-- Available records --

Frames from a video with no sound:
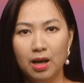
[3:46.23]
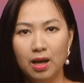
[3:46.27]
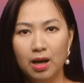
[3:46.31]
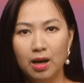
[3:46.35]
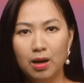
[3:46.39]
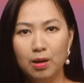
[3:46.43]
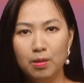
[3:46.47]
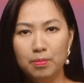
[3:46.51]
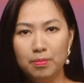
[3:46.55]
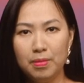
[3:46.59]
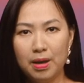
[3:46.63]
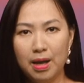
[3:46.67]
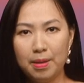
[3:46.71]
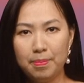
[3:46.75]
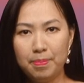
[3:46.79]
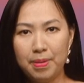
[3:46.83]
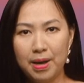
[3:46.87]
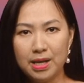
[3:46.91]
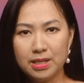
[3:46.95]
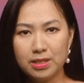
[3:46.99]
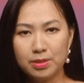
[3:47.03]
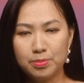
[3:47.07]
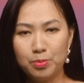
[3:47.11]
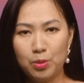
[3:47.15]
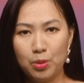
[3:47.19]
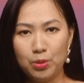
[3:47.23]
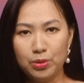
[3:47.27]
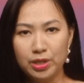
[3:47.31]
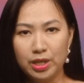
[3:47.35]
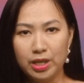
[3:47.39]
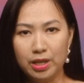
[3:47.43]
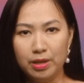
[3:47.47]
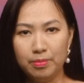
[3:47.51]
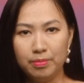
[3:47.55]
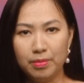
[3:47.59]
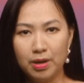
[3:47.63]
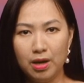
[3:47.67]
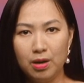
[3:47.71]
Ông Abbas bổ
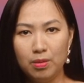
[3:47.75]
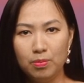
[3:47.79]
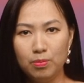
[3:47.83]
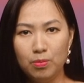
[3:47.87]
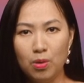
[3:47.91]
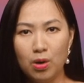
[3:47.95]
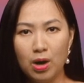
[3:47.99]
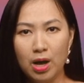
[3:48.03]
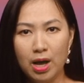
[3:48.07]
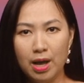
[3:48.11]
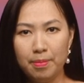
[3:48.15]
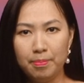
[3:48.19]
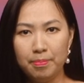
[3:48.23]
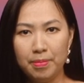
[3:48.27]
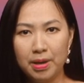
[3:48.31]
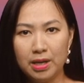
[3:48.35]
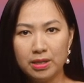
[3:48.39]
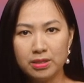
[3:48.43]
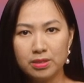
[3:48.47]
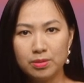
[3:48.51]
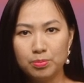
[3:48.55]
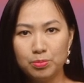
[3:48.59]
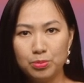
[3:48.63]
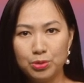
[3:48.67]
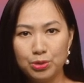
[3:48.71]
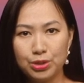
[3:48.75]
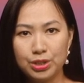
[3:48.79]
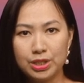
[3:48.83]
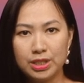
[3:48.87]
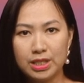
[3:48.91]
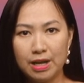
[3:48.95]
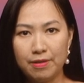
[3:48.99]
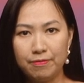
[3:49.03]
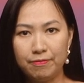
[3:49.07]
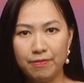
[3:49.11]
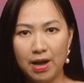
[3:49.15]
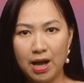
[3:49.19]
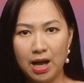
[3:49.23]
nhiệm ông Mohammed
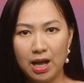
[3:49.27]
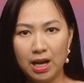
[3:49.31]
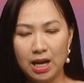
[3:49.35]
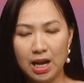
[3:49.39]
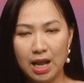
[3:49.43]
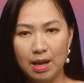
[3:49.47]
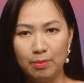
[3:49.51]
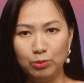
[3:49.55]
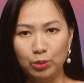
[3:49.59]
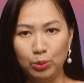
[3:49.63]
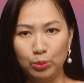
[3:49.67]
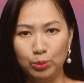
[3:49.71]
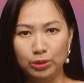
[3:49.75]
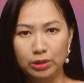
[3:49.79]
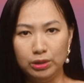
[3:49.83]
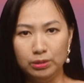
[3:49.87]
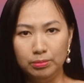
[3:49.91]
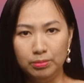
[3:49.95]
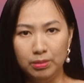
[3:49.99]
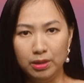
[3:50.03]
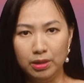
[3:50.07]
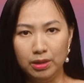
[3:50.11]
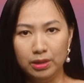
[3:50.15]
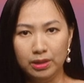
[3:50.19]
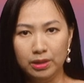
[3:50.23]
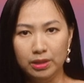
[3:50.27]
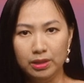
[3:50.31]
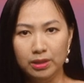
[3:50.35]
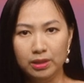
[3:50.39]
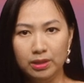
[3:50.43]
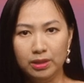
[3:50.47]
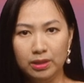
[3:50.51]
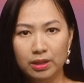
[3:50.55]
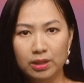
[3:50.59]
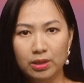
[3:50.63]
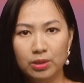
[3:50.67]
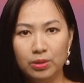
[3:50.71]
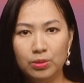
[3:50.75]
Mustafa làm thủ tướng mới
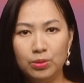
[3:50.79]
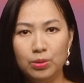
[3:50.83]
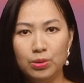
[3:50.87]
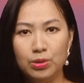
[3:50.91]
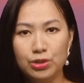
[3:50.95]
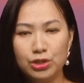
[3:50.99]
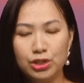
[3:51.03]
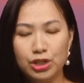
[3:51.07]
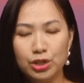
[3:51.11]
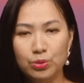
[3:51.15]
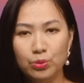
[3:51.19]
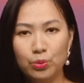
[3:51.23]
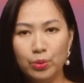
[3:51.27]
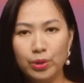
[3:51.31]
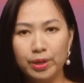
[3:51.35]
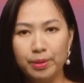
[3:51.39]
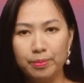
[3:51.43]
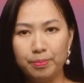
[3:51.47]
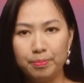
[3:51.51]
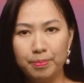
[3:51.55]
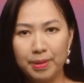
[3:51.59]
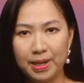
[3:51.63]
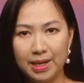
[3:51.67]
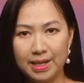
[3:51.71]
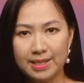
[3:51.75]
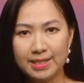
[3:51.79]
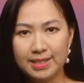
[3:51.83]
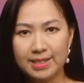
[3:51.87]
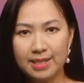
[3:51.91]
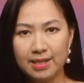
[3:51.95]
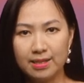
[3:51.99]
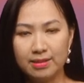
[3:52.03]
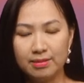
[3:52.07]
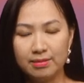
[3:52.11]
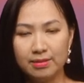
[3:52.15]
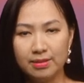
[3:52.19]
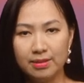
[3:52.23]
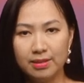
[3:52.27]
của chính quyền
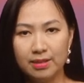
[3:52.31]
Palestine.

-- Work order --
With the pictures removed, write the listing out word for word.

-- The answer --
Frames from a video with no sound:
[3:46.23]
[3:46.27]
[3:46.31]
[3:46.35]
[3:46.39]
[3:46.43]
[3:46.47]
[3:46.51]
[3:46.55]
[3:46.59]
[3:46.63]
[3:46.67]
[3:46.71]
[3:46.75]
[3:46.79]
[3:46.83]
[3:46.87]
[3:46.91]
[3:46.95]
[3:46.99]
[3:47.03]
[3:47.07]
[3:47.11]
[3:47.15]
[3:47.19]
[3:47.23]
[3:47.27]
[3:47.31]
[3:47.35]
[3:47.39]
[3:47.43]
[3:47.47]
[3:47.51]
[3:47.55]
[3:47.59]
[3:47.63]
[3:47.67]
[3:47.71]
Ông Abbas bổ
[3:47.75]
[3:47.79]
[3:47.83]
[3:47.87]
[3:47.91]
[3:47.95]
[3:47.99]
[3:48.03]
[3:48.07]
[3:48.11]
[3:48.15]
[3:48.19]
[3:48.23]
[3:48.27]
[3:48.31]
[3:48.35]
[3:48.39]
[3:48.43]
[3:48.47]
[3:48.51]
[3:48.55]
[3:48.59]
[3:48.63]
[3:48.67]
[3:48.71]
[3:48.75]
[3:48.79]
[3:48.83]
[3:48.87]
[3:48.91]
[3:48.95]
[3:48.99]
[3:49.03]
[3:49.07]
[3:49.11]
[3:49.15]
[3:49.19]
[3:49.23]
nhiệm ông Mohammed
[3:49.27]
[3:49.31]
[3:49.35]
[3:49.39]
[3:49.43]
[3:49.47]
[3:49.51]
[3:49.55]
[3:49.59]
[3:49.63]
[3:49.67]
[3:49.71]
[3:49.75]
[3:49.79]
[3:49.83]
[3:49.87]
[3:49.91]
[3:49.95]
[3:49.99]
[3:50.03]
[3:50.07]
[3:50.11]
[3:50.15]
[3:50.19]
[3:50.23]
[3:50.27]
[3:50.31]
[3:50.35]
[3:50.39]
[3:50.43]
[3:50.47]
[3:50.51]
[3:50.55]
[3:50.59]
[3:50.63]
[3:50.67]
[3:50.71]
[3:50.75]
Mustafa làm thủ tướng mới
[3:50.79]
[3:50.83]
[3:50.87]
[3:50.91]
[3:50.95]
[3:50.99]
[3:51.03]
[3:51.07]
[3:51.11]
[3:51.15]
[3:51.19]
[3:51.23]
[3:51.27]
[3:51.31]
[3:51.35]
[3:51.39]
[3:51.43]
[3:51.47]
[3:51.51]
[3:51.55]
[3:51.59]
[3:51.63]
[3:51.67]
[3:51.71]
[3:51.75]
[3:51.79]
[3:51.83]
[3:51.87]
[3:51.91]
[3:51.95]
[3:51.99]
[3:52.03]
[3:52.07]
[3:52.11]
[3:52.15]
[3:52.19]
[3:52.23]
[3:52.27]
của chính quyền
[3:52.31]
Palestine.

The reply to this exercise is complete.